Although Scott was important in the attempt to convict Pepys, he was no more than a bit-part player in the Popish Plot as a whole. The Plot Against Pepys gives only tantalising glimpses of the main actors, principally the Earls of Shaftesbury and Buckingham whose puppet Scott was, and Titus Oates, the accuser in chief, who got his comeuppance when James became king.
But there is enough about the white-hot politics of the period to make the reader want to learn more. Indeed, if we want to interest the young in history, The Plot Against Pepys would be no bad place to start.
It is great fun to immerse oneself in so much wickedness, even better to find that virtue triumphs after all.

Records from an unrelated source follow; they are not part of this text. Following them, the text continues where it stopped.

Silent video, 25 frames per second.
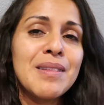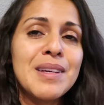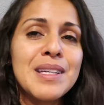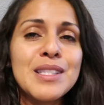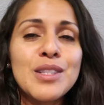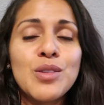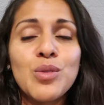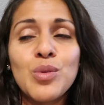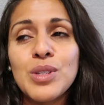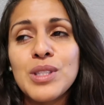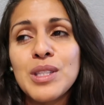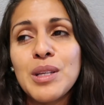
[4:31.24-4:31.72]

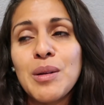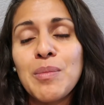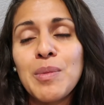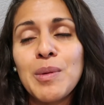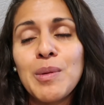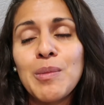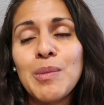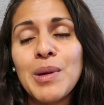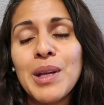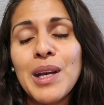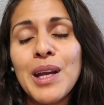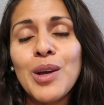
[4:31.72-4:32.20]
vez, nuestra
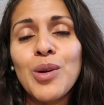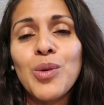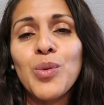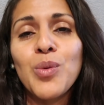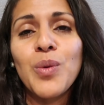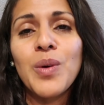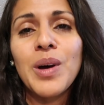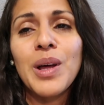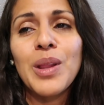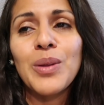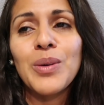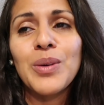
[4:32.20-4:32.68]
primera
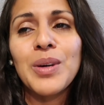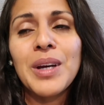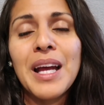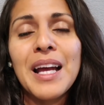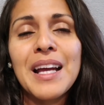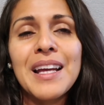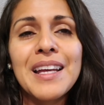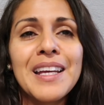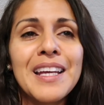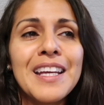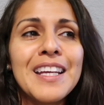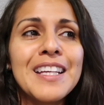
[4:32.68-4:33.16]

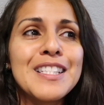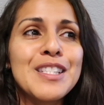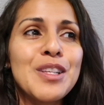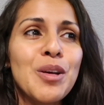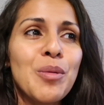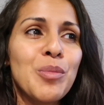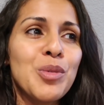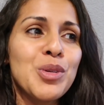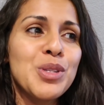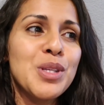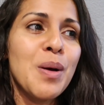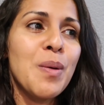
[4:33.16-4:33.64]
incubadora y
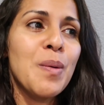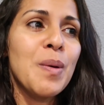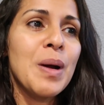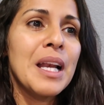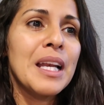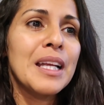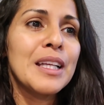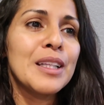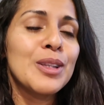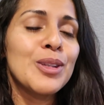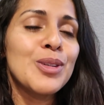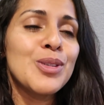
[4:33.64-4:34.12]
somos
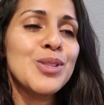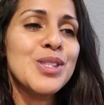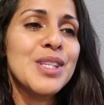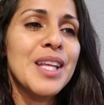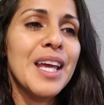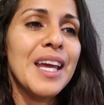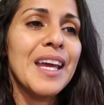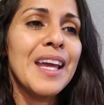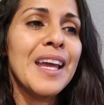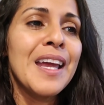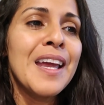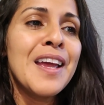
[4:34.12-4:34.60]
abuelitos
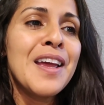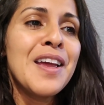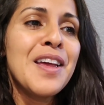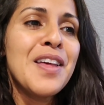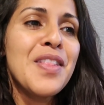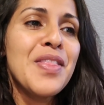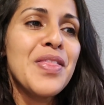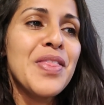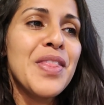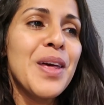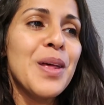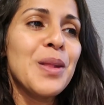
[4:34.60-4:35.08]
de,
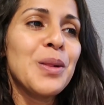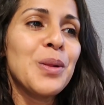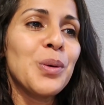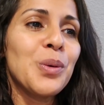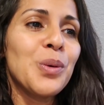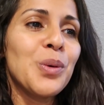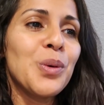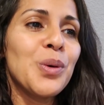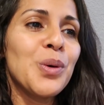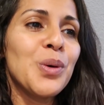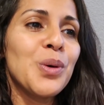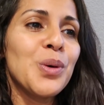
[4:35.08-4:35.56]
de
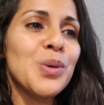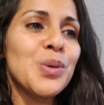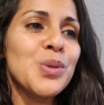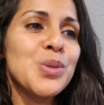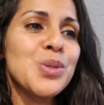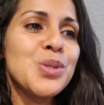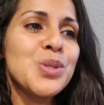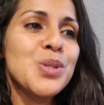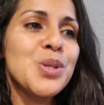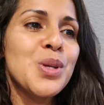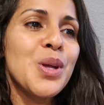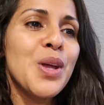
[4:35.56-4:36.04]

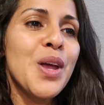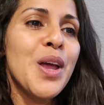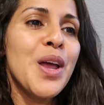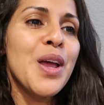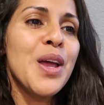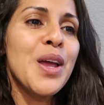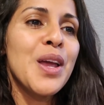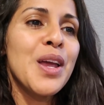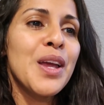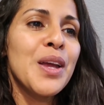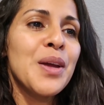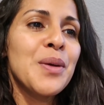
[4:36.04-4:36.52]
dos
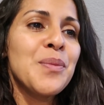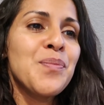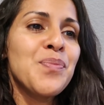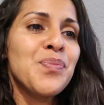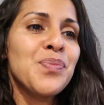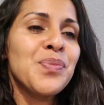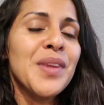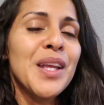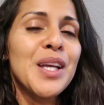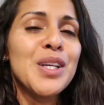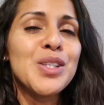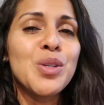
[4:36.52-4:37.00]

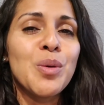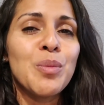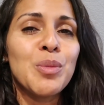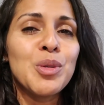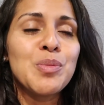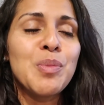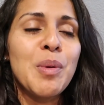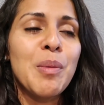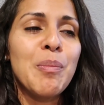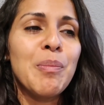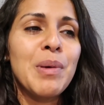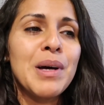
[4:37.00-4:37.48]
y
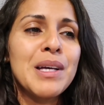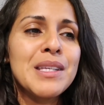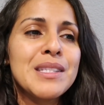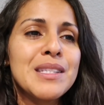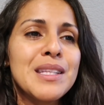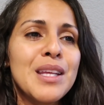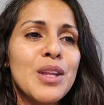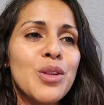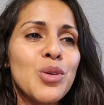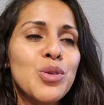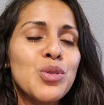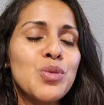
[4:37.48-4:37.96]
somos
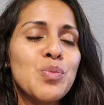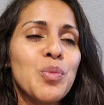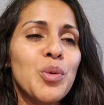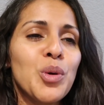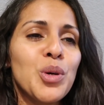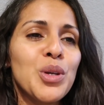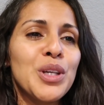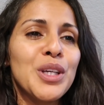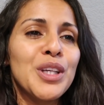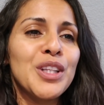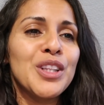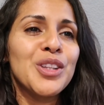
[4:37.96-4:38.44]
papás de dos
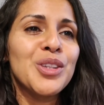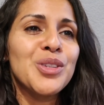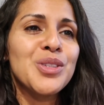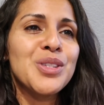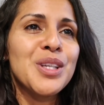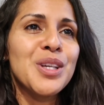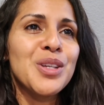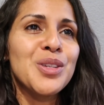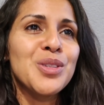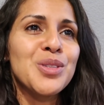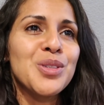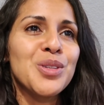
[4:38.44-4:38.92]

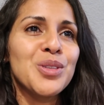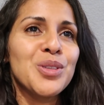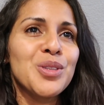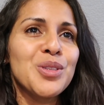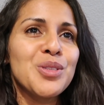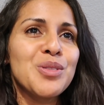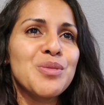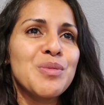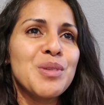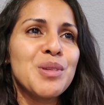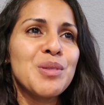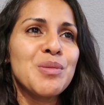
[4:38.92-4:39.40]
pollitos que
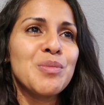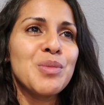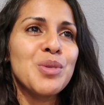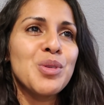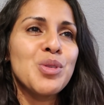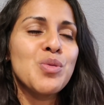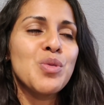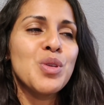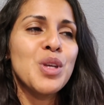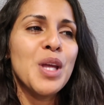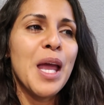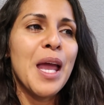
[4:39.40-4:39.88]
nosotros
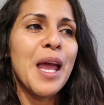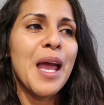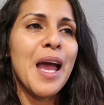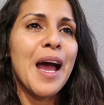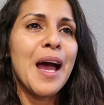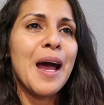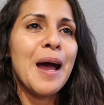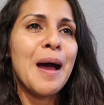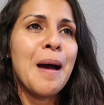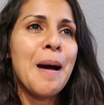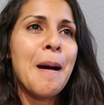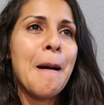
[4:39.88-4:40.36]
mismos
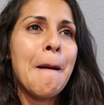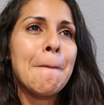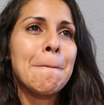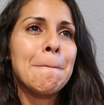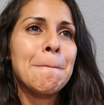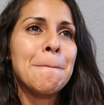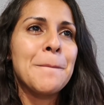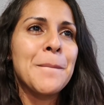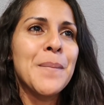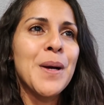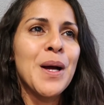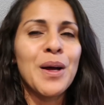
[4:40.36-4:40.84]

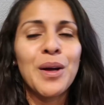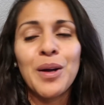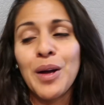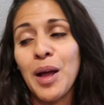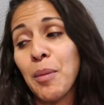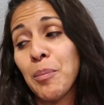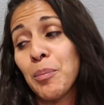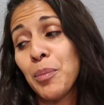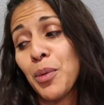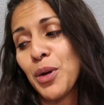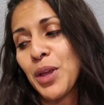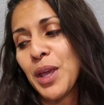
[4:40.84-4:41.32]

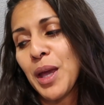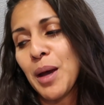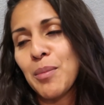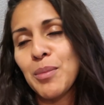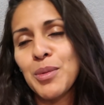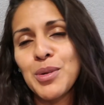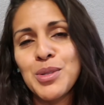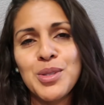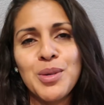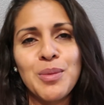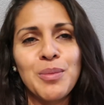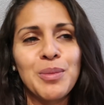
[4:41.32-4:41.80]

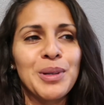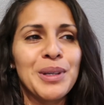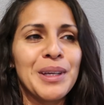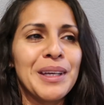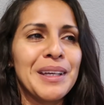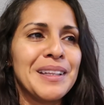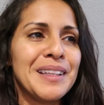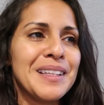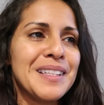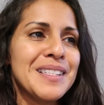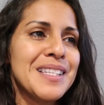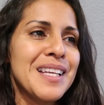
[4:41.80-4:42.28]
empollamos, como
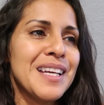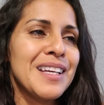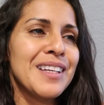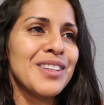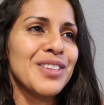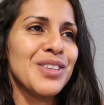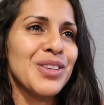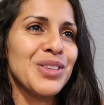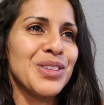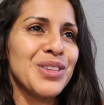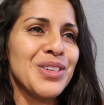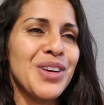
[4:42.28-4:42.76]
quien dice,
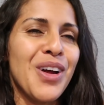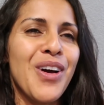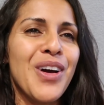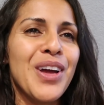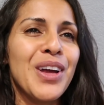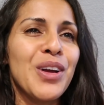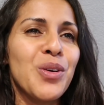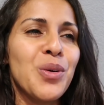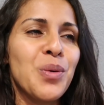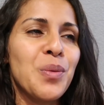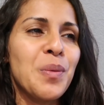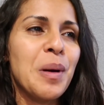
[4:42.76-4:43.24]

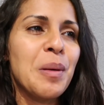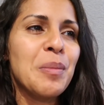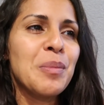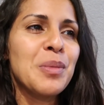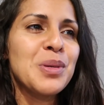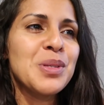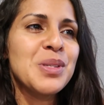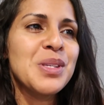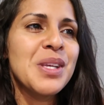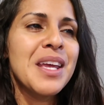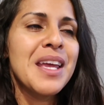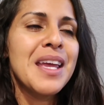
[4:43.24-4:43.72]
no,
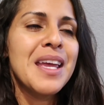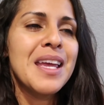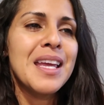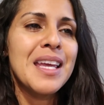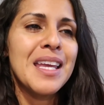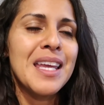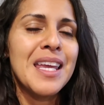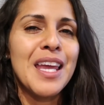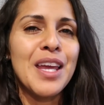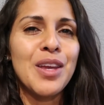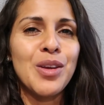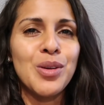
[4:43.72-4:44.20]
incubamos
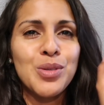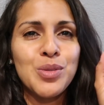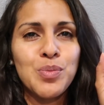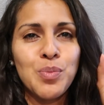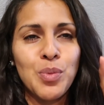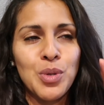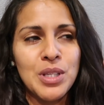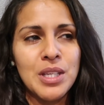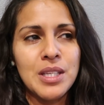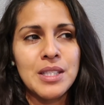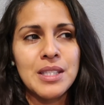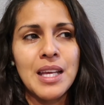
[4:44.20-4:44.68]
y ellos
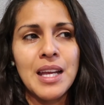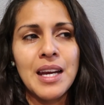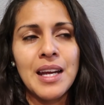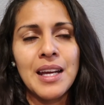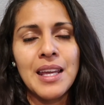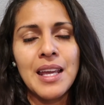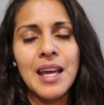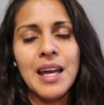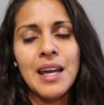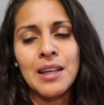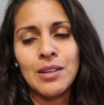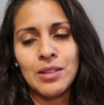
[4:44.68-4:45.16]
pues están
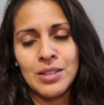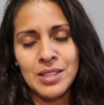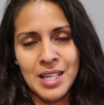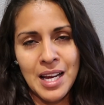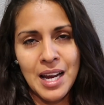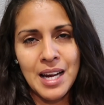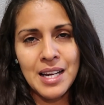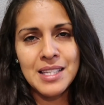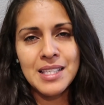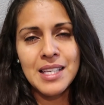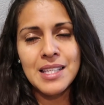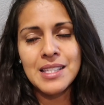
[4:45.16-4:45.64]
allá,
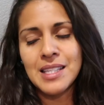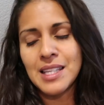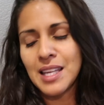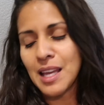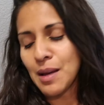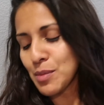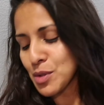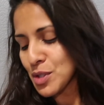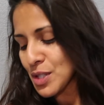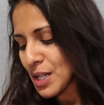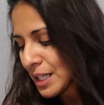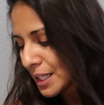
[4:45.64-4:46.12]
ya les
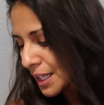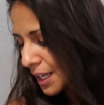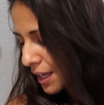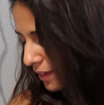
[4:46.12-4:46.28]
enseñamos el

If you tried to put it into a novel, you would lose credibility – but this tale is true. At it its heart, this story of plots and counter plots contains obvious and fearful echoes to our own times. One of the main lessons that the nation could to draw from the Popish Plot was that mixing religion and politics is potentially explosive, and calls for much restraint if political frenzy is to be avoided and civil liberties and human rights are to survive.
THE PLOT AGAINST PEPYS by James Long and Ben Long
Faber and Faber, £17.99; 480pp
Buy the book here for £16.19 (free p&p)
Pepys’s world
Samuel Pepys was born near Fleet Street in London on February 13 1633, into a well-off tailor’s family.
He was educated at St Paul’s school and won a scholarship to Magdalene College, Cambridge.
After the execution of Charles I in 1649, Pepys became secretary to a relative who was a Councillor of State under Oliver Cromwell. Shortly afterwards, he became clerk at the Exchequer.
He married in 1655, and moved near to the Palace of Whitehall in 1658. Here, at the age of 27, he began to keep a private diary, which he continued until he was 36. He wrote in a form of shorthand that was later forgotten and had to be deciphered.
He recorded events such as the Plague, the Fire of London and the coronation of Charles II, writing in an informal style with close observation.
The diary also describes scenes of politics and everyday life, including civil service committees, debating with MPs, outings with friends, even his affair with a servant.
Pepys stopped writing the diary in 1669 because of poor eyesight. He went on to become Secretary to the Admiralty in 1673, and an MP.